WHAT TO WORK ON
Once "[00:00:34.00]" turns up in a line below, reproduce that line and those after it exactly, stopping after the line with "[00:00:34.85]"; leave pictures out.

[Collected data entries]

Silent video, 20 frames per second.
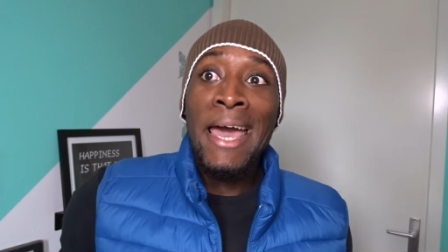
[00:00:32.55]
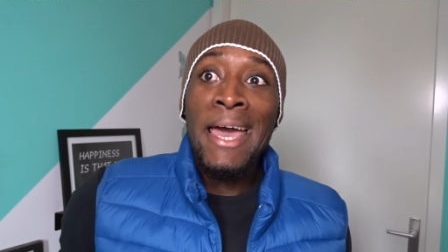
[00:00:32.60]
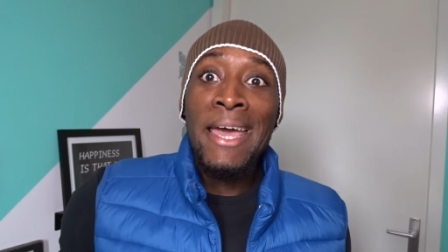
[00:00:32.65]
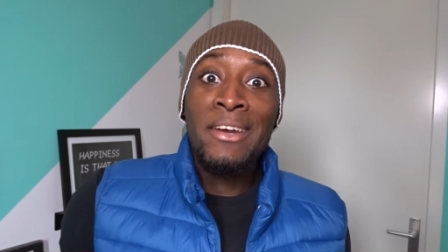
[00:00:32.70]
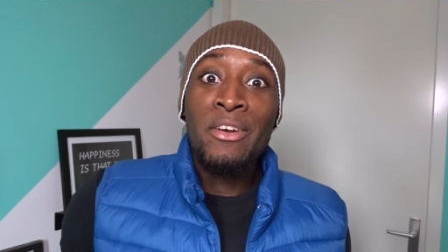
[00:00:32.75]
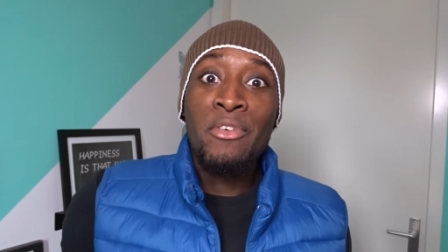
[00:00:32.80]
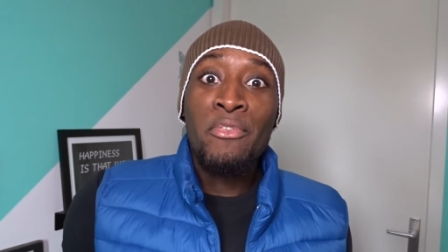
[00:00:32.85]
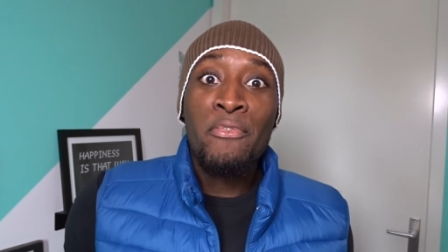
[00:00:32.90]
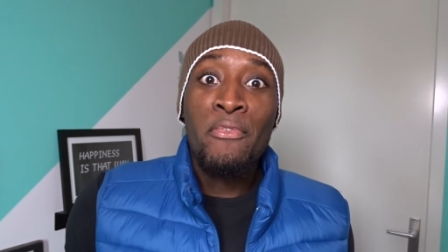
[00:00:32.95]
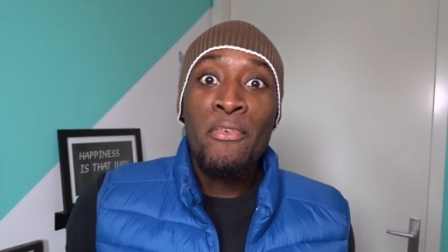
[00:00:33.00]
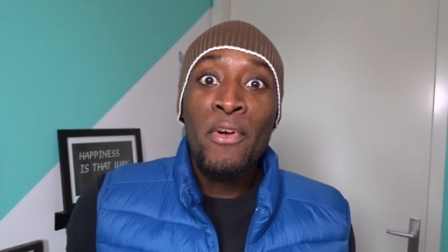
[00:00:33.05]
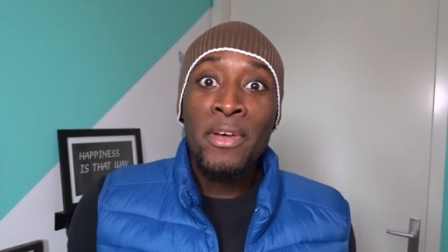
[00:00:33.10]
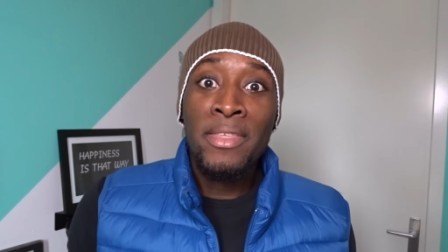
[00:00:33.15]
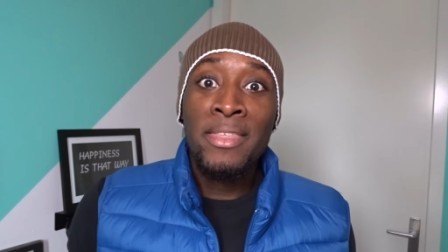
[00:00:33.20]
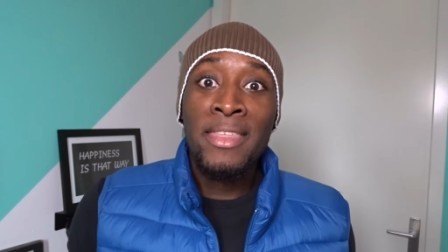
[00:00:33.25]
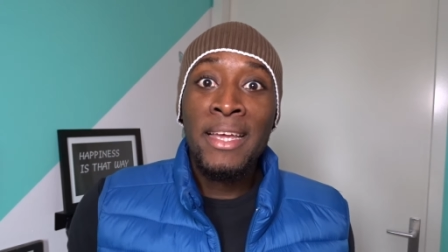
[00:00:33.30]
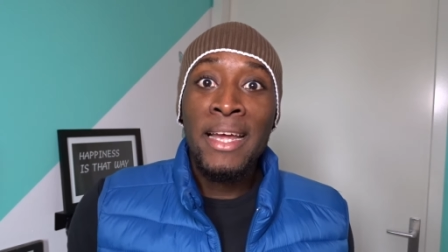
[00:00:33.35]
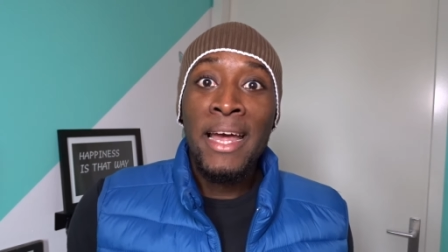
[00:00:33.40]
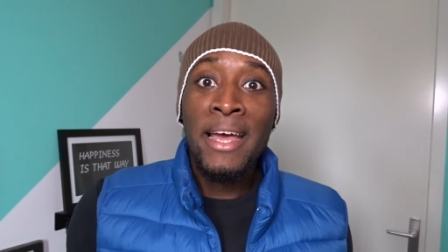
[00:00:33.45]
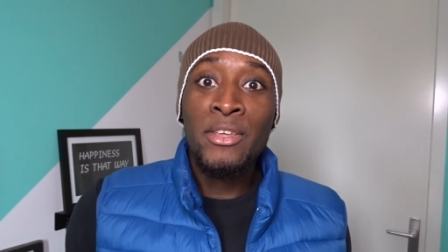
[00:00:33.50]
And the
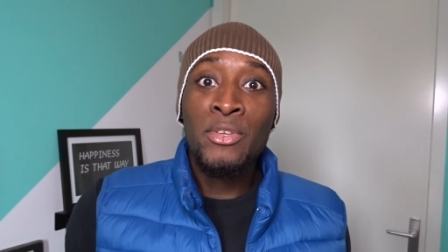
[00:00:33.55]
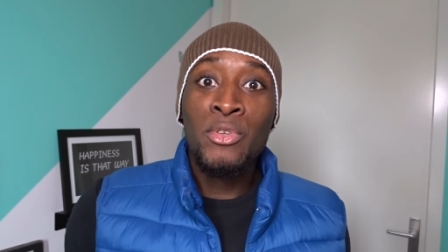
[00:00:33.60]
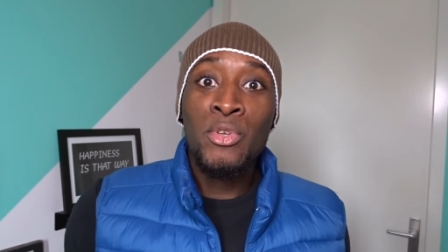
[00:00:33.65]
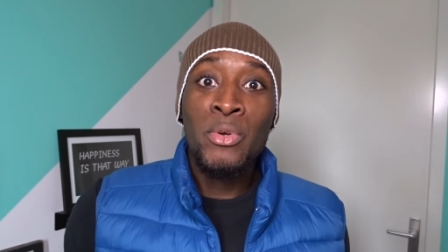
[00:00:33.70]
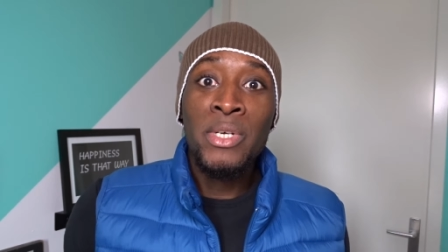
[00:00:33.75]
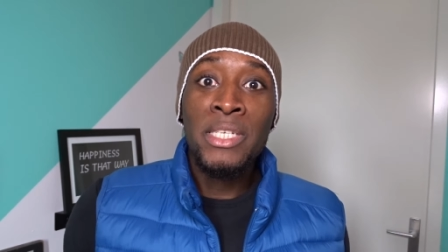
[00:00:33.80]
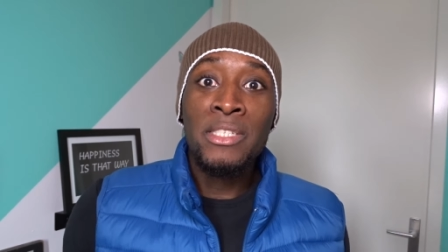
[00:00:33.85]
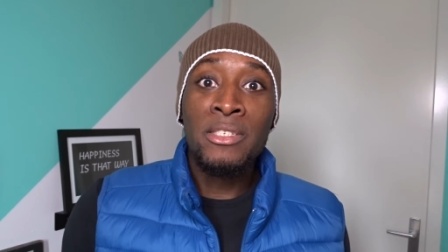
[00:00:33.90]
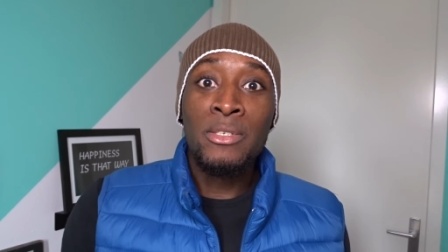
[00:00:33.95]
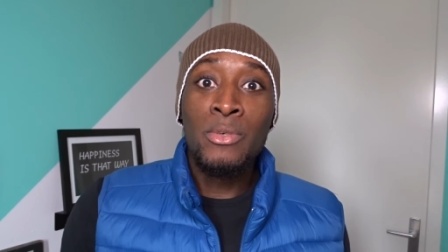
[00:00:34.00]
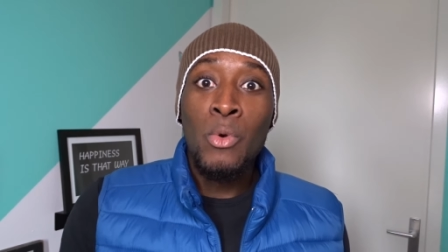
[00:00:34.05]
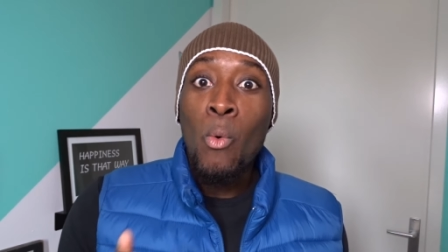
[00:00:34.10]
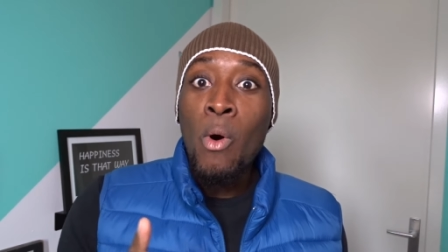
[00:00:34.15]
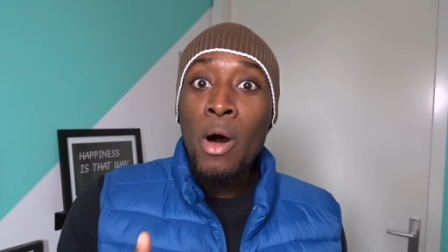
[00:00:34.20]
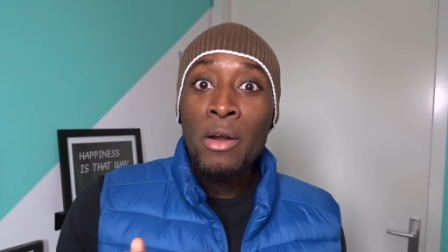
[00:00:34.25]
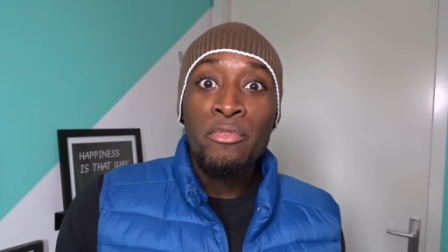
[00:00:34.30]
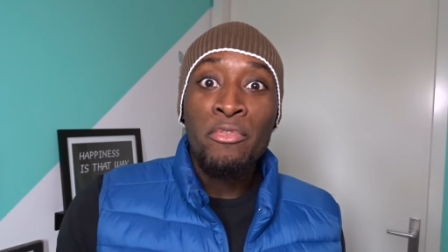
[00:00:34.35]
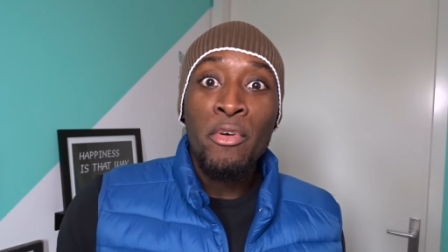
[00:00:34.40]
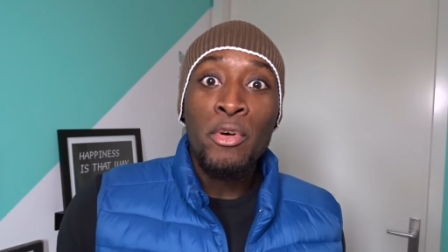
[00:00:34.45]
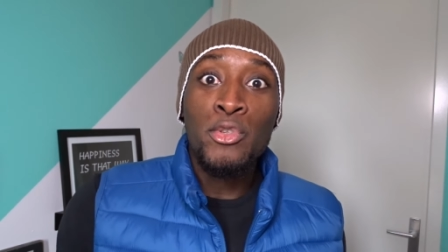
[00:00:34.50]
first thing I saw, it's
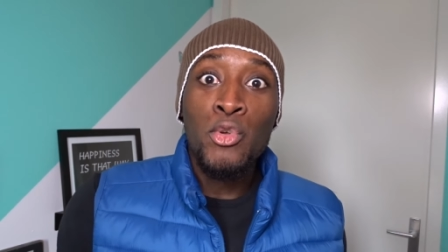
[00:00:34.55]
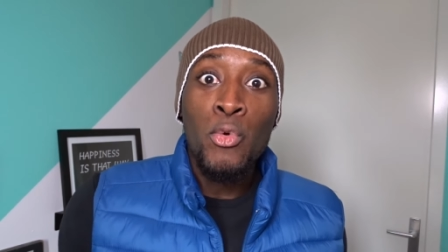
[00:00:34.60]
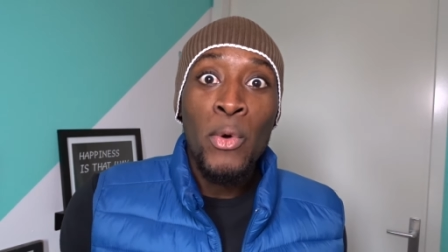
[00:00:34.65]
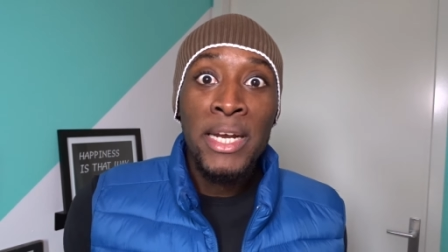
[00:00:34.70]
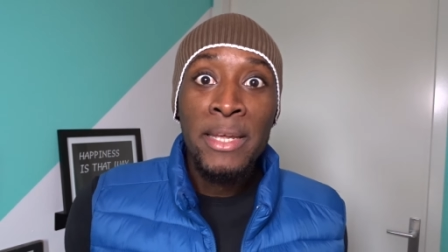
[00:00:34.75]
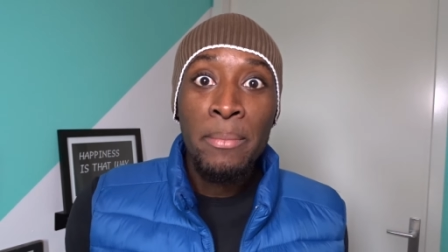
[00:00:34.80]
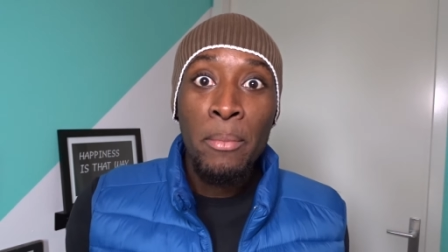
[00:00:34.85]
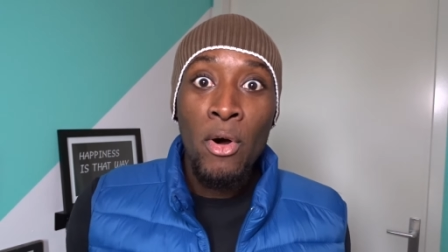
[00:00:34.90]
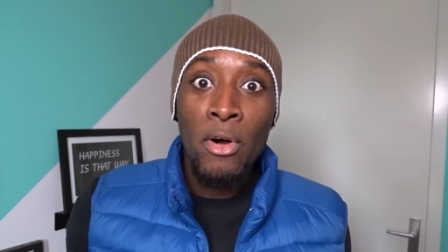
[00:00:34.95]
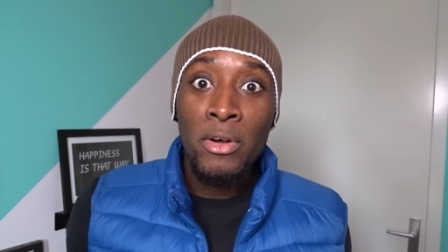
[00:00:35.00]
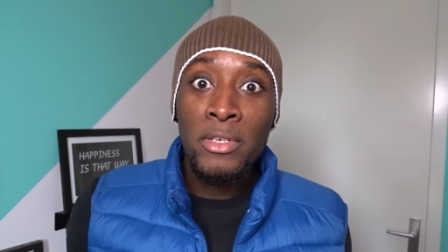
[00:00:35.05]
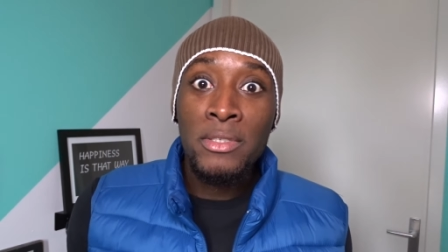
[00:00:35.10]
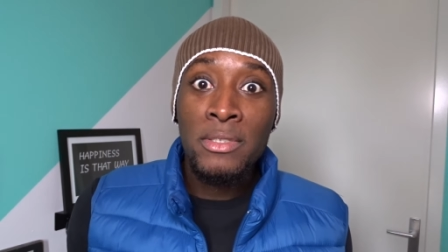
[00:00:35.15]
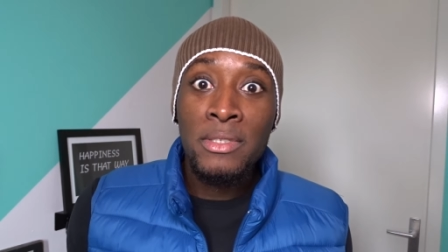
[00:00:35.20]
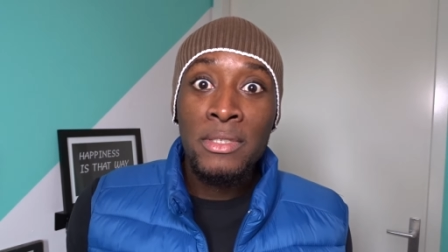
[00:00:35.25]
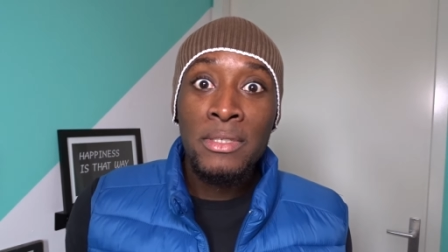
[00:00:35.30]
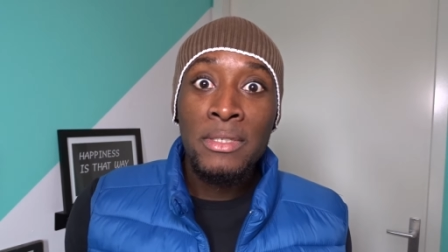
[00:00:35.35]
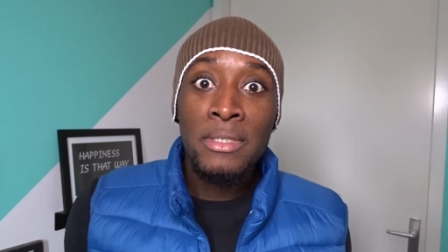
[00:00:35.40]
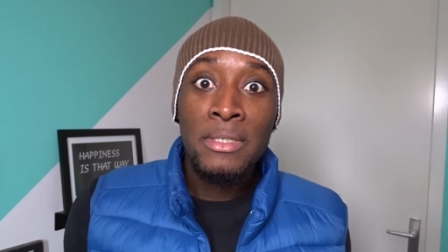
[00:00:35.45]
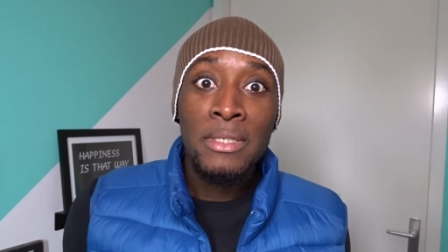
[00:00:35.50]
one for twenty
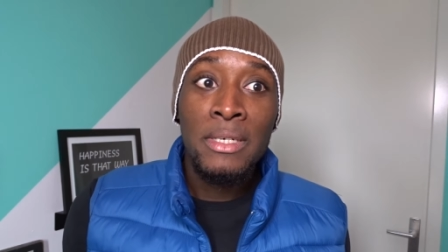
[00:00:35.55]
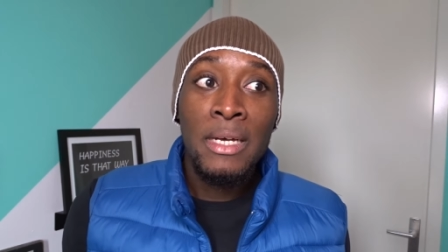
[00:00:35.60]
bucks.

RESPONSE TO THE EXERCISE
[00:00:34.00]
[00:00:34.05]
[00:00:34.10]
[00:00:34.15]
[00:00:34.20]
[00:00:34.25]
[00:00:34.30]
[00:00:34.35]
[00:00:34.40]
[00:00:34.45]
[00:00:34.50]
first thing I saw, it's
[00:00:34.55]
[00:00:34.60]
[00:00:34.65]
[00:00:34.70]
[00:00:34.75]
[00:00:34.80]
[00:00:34.85]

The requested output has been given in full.